When his car breaks down on the way back from a wedding, Glen (Mad Men’s Vincent Kartheiser) spends the night in the home of a somewhat unorthodox married couple (Chelsea Lopez and Bob Stephenson). Meanwhile a politician (Chris Gartin) is keeping his pregnant mistress (Rainey Qualley, also in Mad Men) under wraps while running for Senate.
Period drama television series Mad Men proves an apt descriptor for this paranoid potboiler, which swerves wildly from one ridiculous revelation to the next without stopping to ask itself why any of this is happening in the first place.

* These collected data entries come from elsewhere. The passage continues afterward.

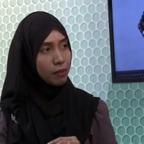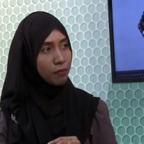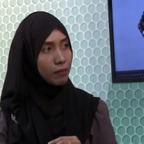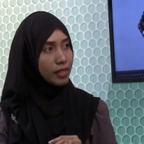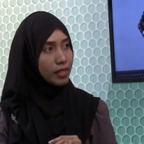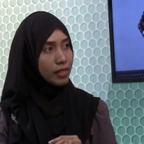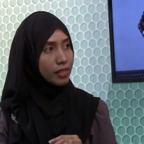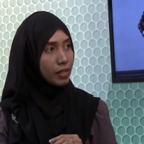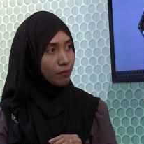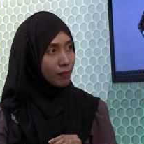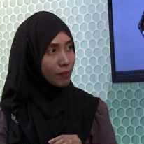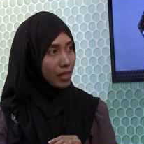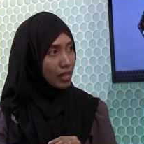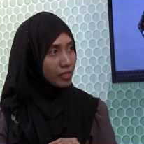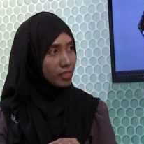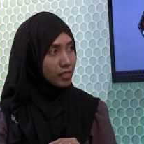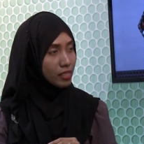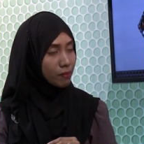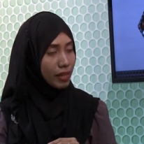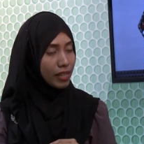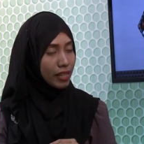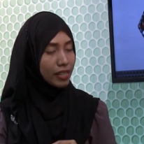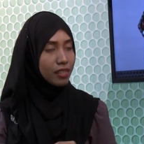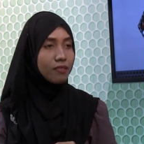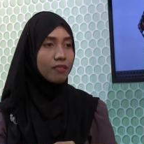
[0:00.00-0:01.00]
สามารถทำได้
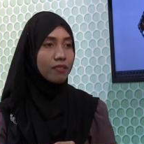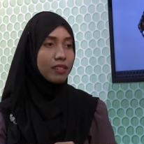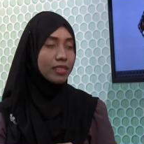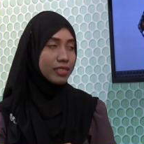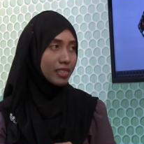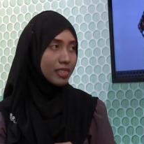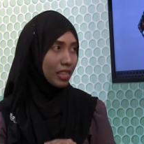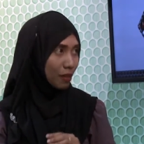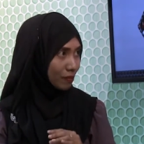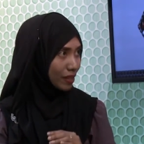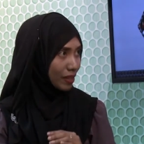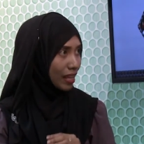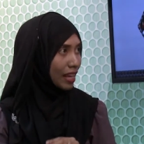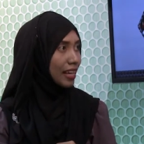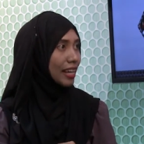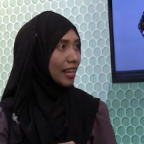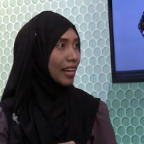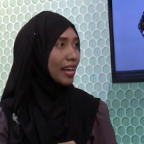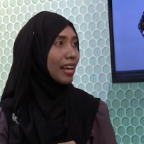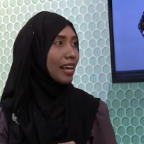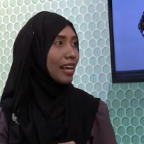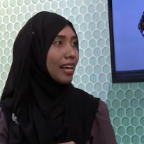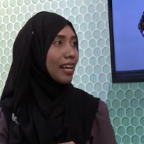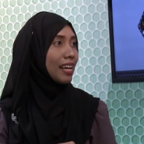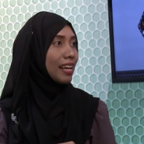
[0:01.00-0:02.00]
ใช่ไหมก็ว่าทำได้
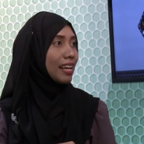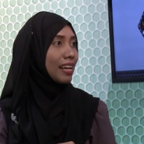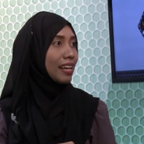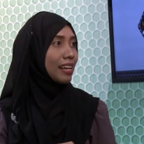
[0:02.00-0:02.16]
ค่ะ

At first contrived, then intriguing and ultimately ludicrous, it has about ten twists too many; a shame considering the genuine audacity of its early rug-pulls.
Director Rob Schroeder attempts the mind-bending sci-fi of John Frankenheimer or Charlie Kaufman (with shades of Danny Boyle’s 2013 Trance added for good measure) and initially succeeds, keeping us on our toes using perplexing jumps in time and constantly shifting perspectives; the film refuses to even settle on a protagonist from one scene to the next.
Ultrasound throws the candidate into the mix for what would have been a topical thread about controlling women’s bodies. Sadly this political subplot (and Rainey Qualley, daughter of Andie MacDowell) is all but forgotten, ironic for a film that wants to criticise the sleazy senator for brushing this female character aside.
Like a dodgy politician the movie promises much and achieves very little, falling apart under the slightest scrutiny. A fun ride that contorts and confounds before collapsing, it neglects to consider why its characters have chosen to concoct such a preposterous scheme. That it is based on a graphic novel (Generous Bosom by Conor Stechschulte) explains a lot – or rather, it doesn’t.
Ultrasound has just premiered at FrightFest.